Mom Guilt. It sucks. This is a very personal blog for me to write, but I figure others might feel the same way, guilty about having a second child.
I’m about 9 weeks from my second baby boy. My first son, Brandon is 23 months old.
As time gets closer, I find myself getting more and more emotional and guilty about no longer having my Brandon all to myself. We’ve had an incredible two years while I’ve had the opportunity to stay at home. As I’ve seen Brandon grow from a tiny baby to a little boy, I cannot imagine him right now as a big brother. The words big brother make him sound so old, but he’s my little baby!
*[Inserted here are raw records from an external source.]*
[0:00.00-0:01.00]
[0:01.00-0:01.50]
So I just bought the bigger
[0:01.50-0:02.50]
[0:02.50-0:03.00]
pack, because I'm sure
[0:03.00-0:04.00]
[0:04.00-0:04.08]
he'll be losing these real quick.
Since Brandon was about 6 months old, my husband put Brandon to bed every night so I could pump. For the past month, Brandon has been insistent on me putting him to bed instead. Every night he reaches for my hand to walk him to his room and we rock on the rocking chair and pray before bed. I’m soaking in all these moments as much as possible while trying not to just walk around crying all the time.
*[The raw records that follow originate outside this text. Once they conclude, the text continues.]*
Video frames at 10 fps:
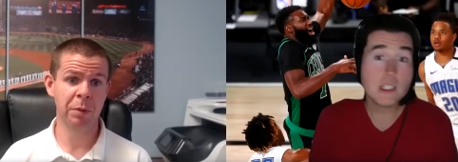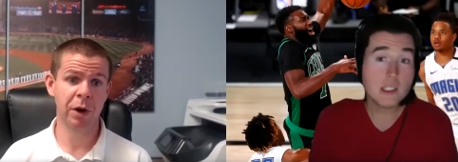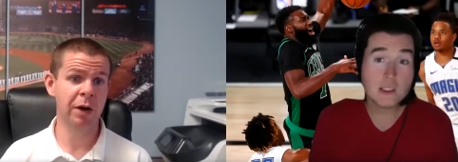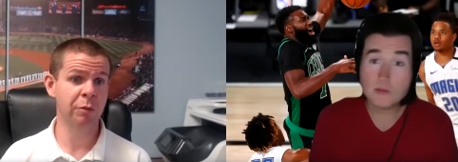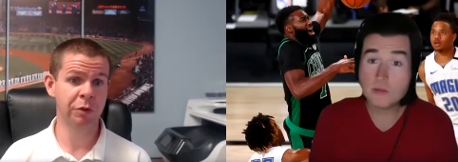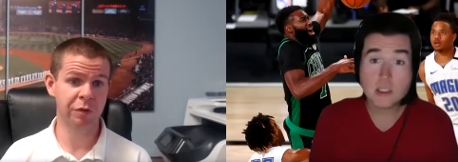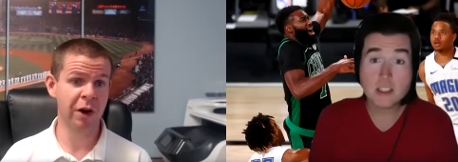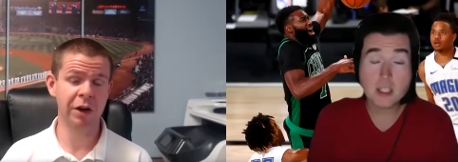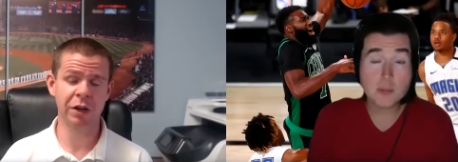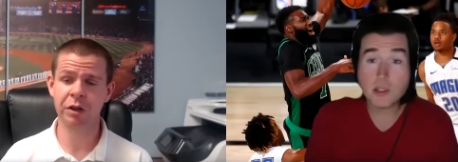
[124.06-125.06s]
Speaker 1: he, was he's
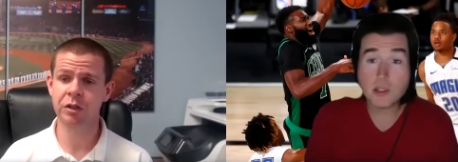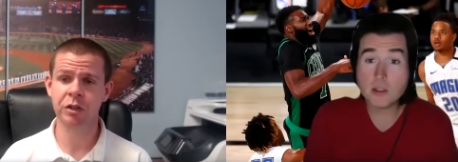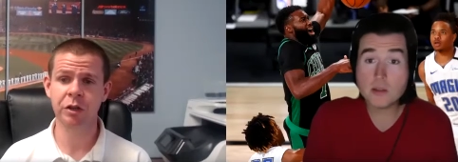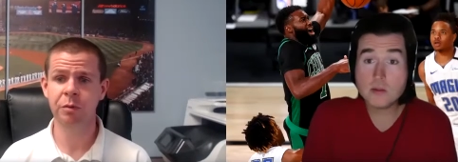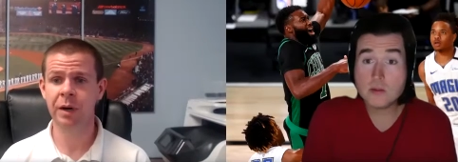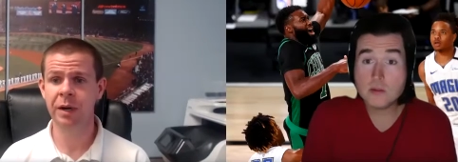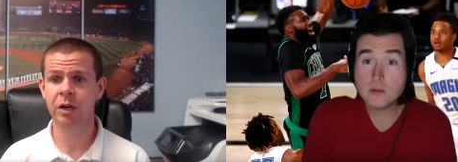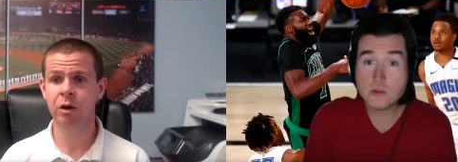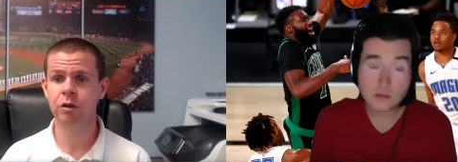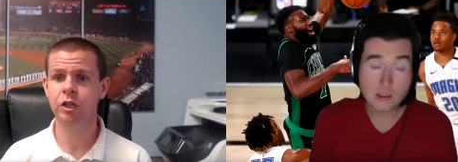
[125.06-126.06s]
up there too, but
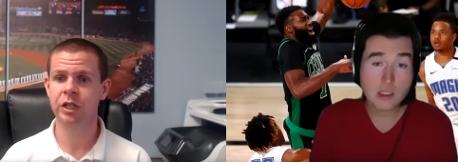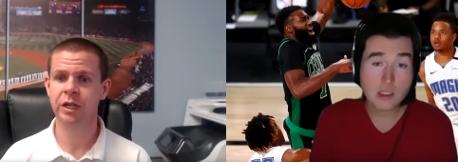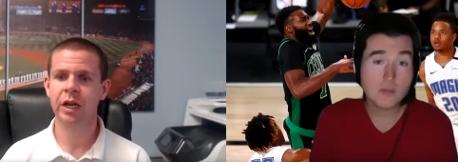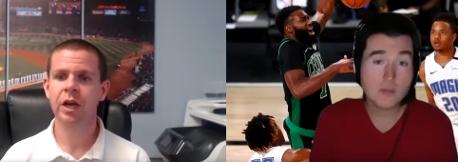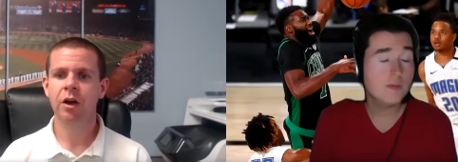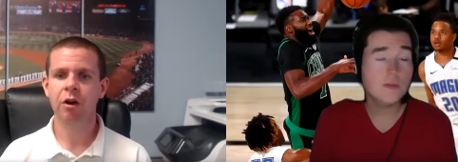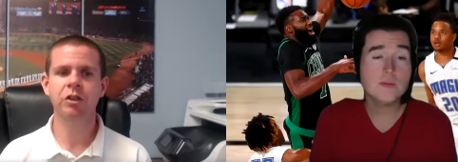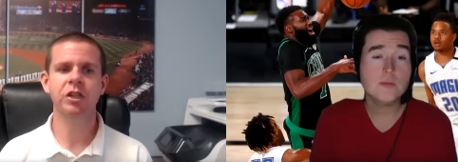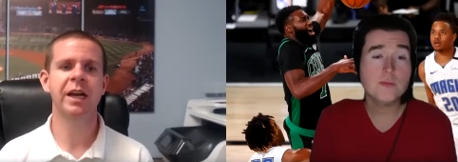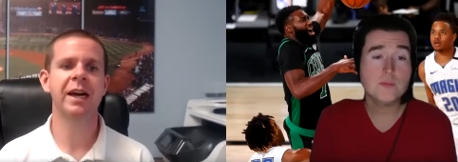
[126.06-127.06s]
Koji yeah.
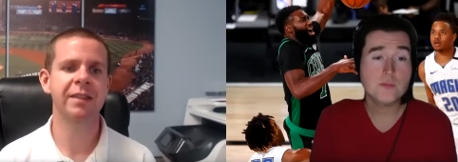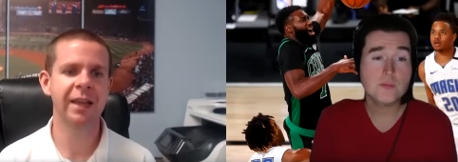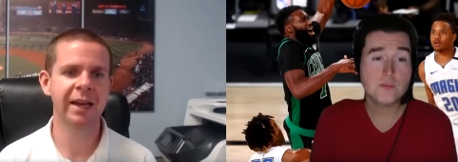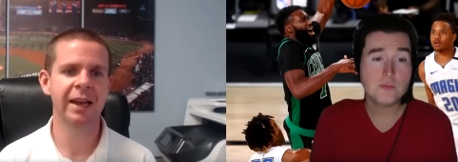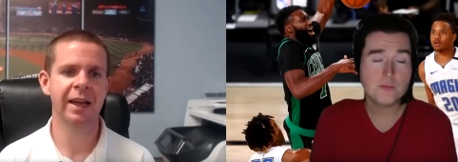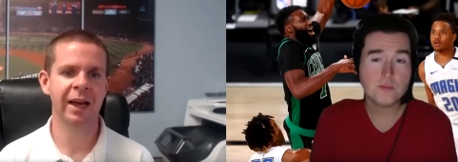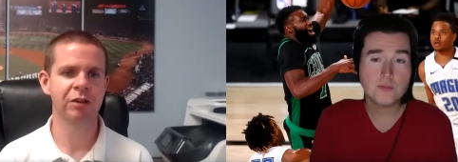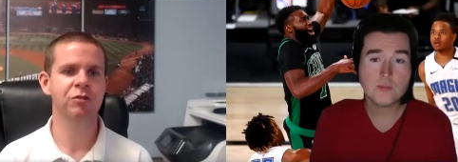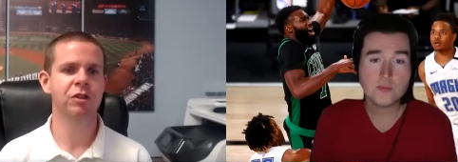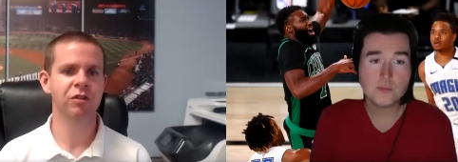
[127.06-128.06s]
Koji had that
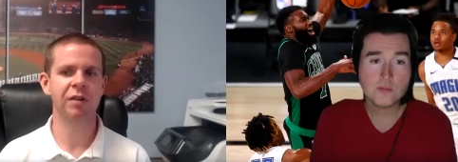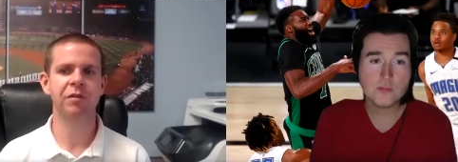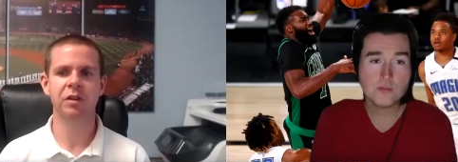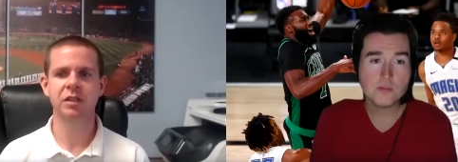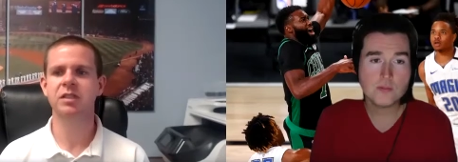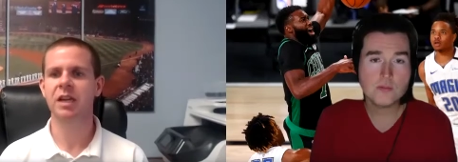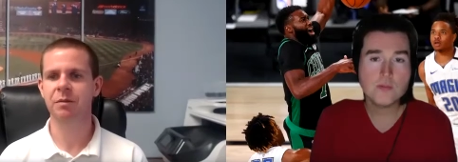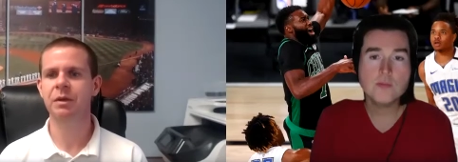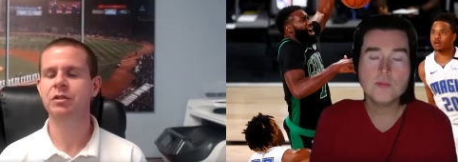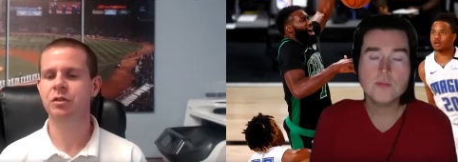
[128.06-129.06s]
extra level
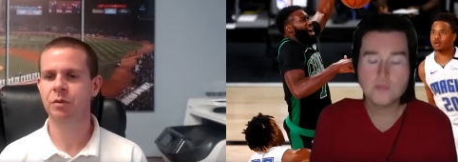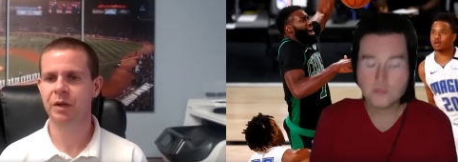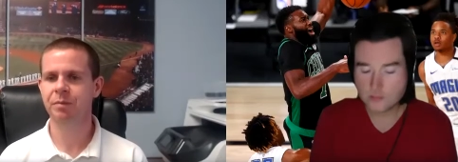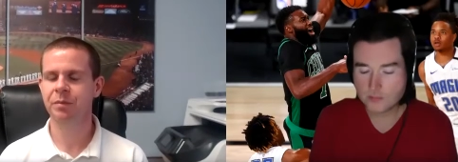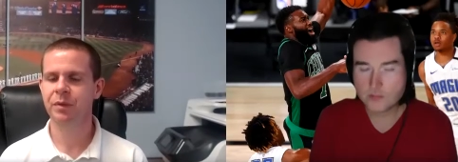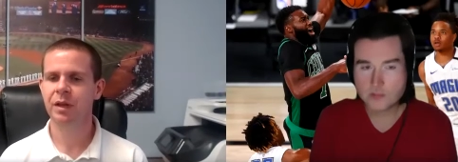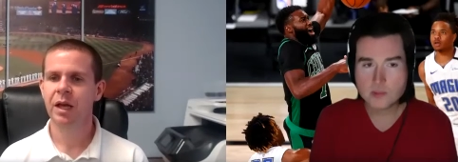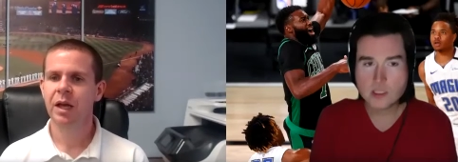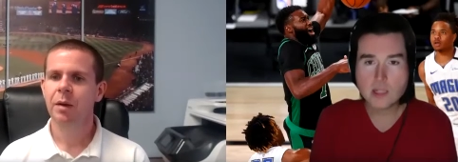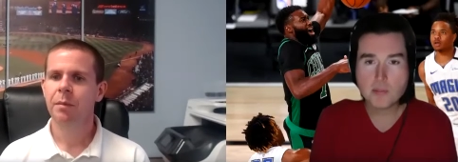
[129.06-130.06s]
excitement to him.
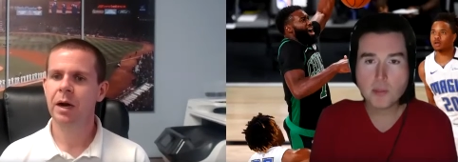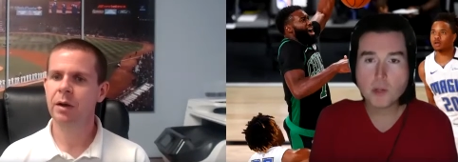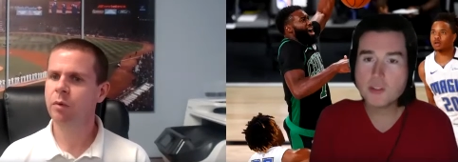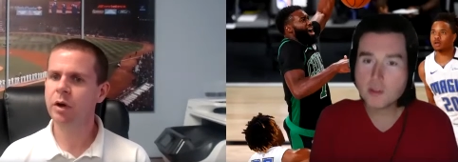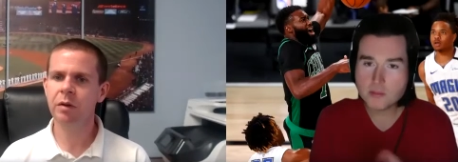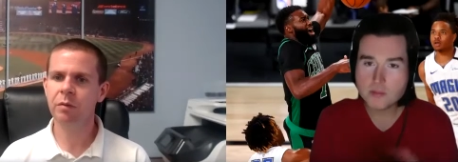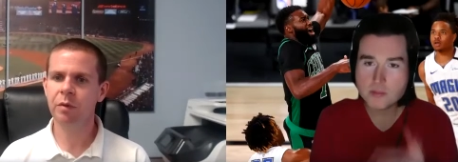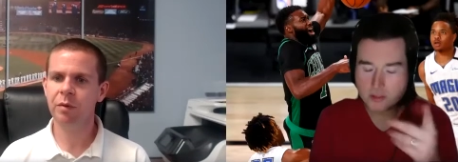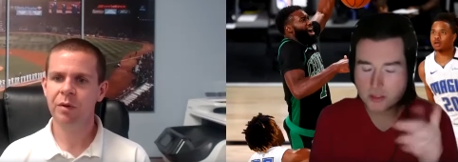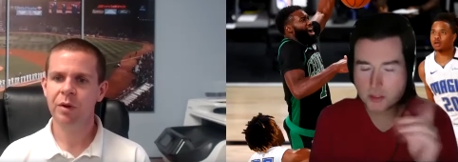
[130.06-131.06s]
Speaker 2: And both of them Brennan,
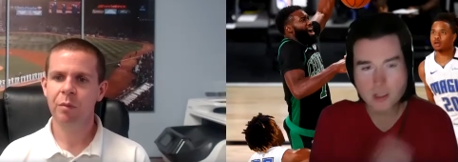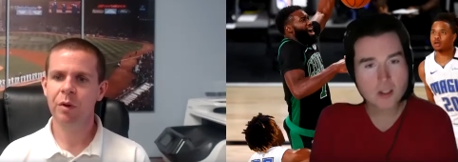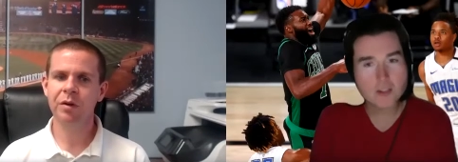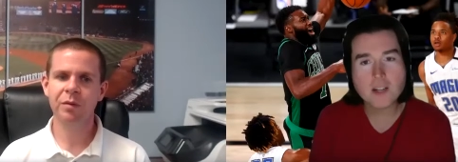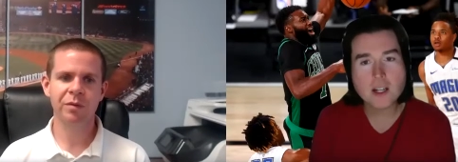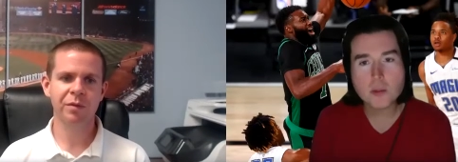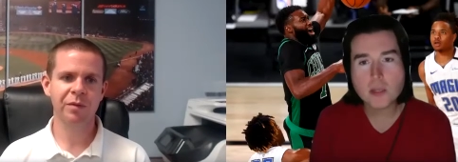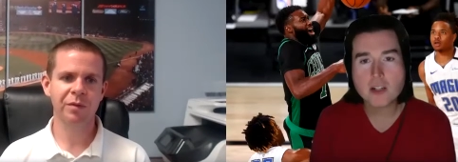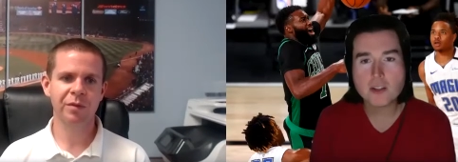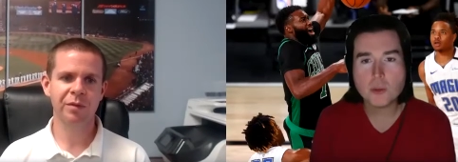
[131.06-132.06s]
struck out a final
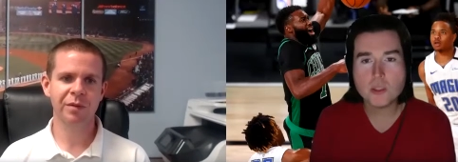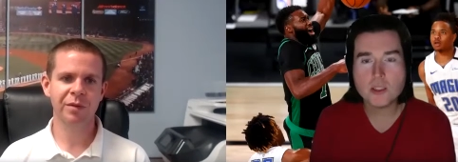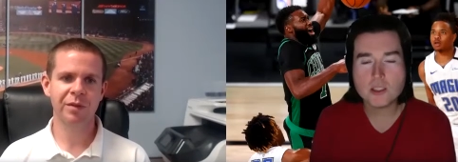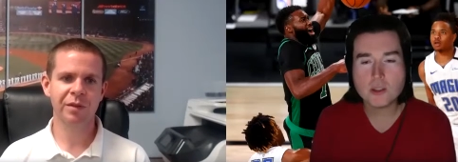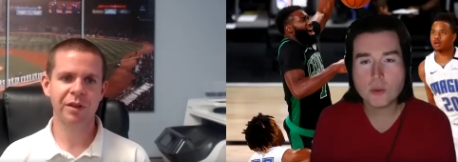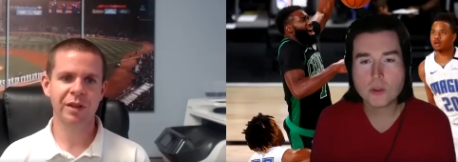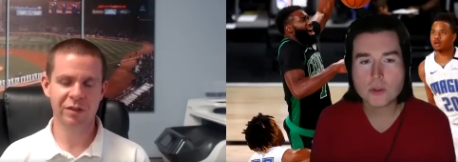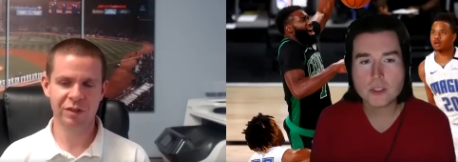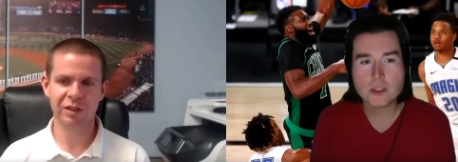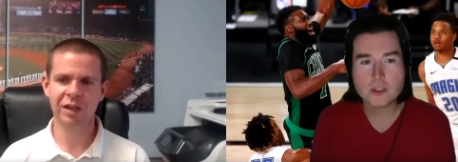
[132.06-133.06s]
batter to win the World
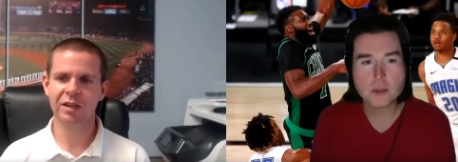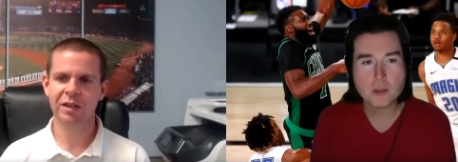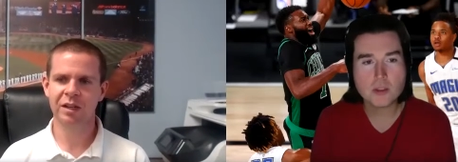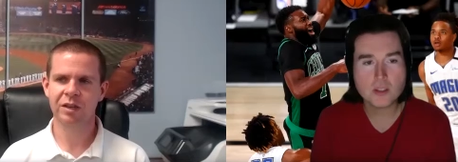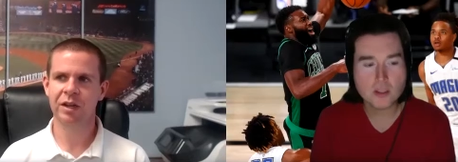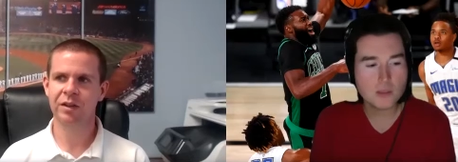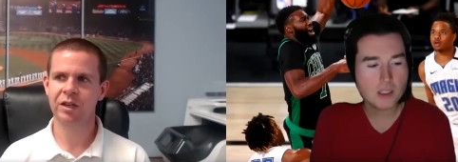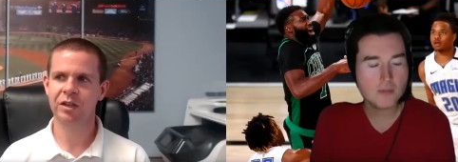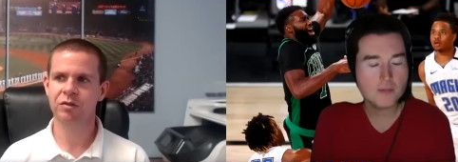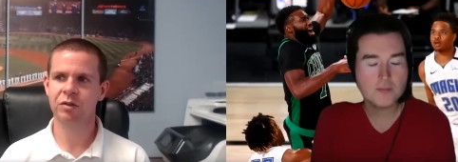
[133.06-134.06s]
Series. Both of them. Yeah. I think
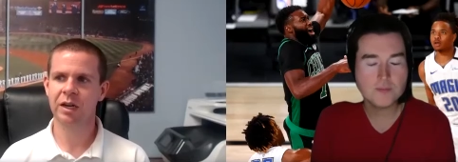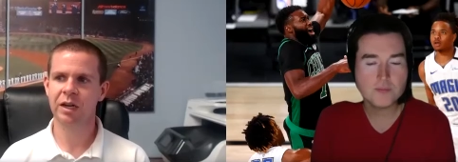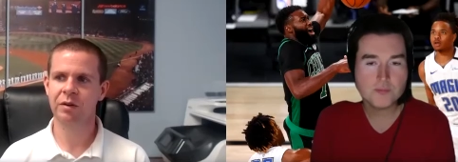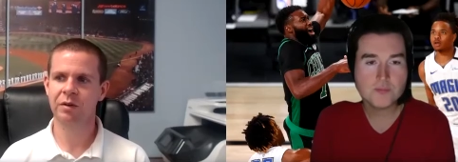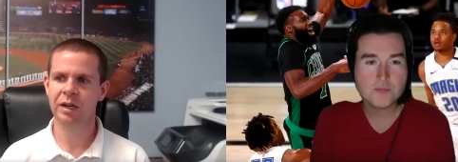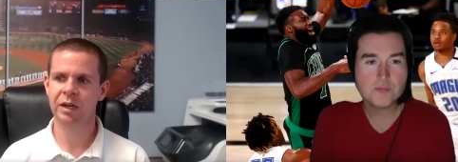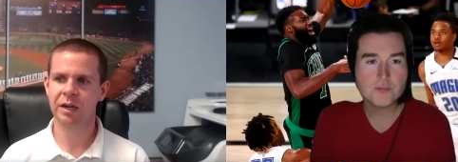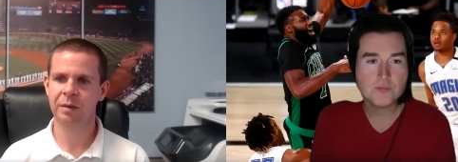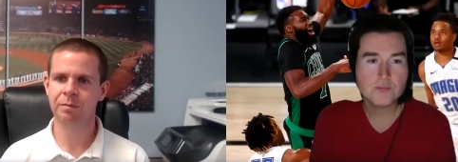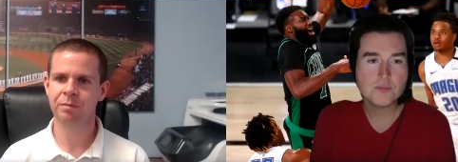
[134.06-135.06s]
he
Speaker 1: struck out.
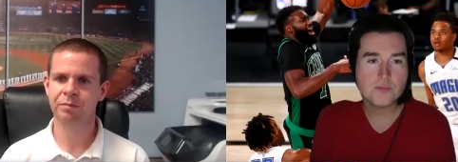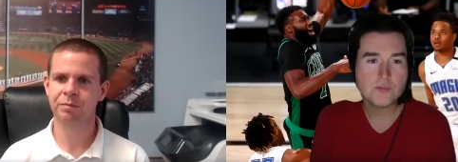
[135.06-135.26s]
Um,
I’m a crier, so it would be no surprise to anyone that knows me well, that an incoming baby makes me emotional. My loving husband taught our son to say “Boo” when I cry to convince me to laugh instead. Let’s just say there has and will be a lot of booing in the next few months.
I’m so excited to meet Brandon’s baby brother, but at the same time I know I’m saying goodbye to constant quality alone time with Brandon. I’ll miss that time, but I will treasure the many precious brotherly moments to come.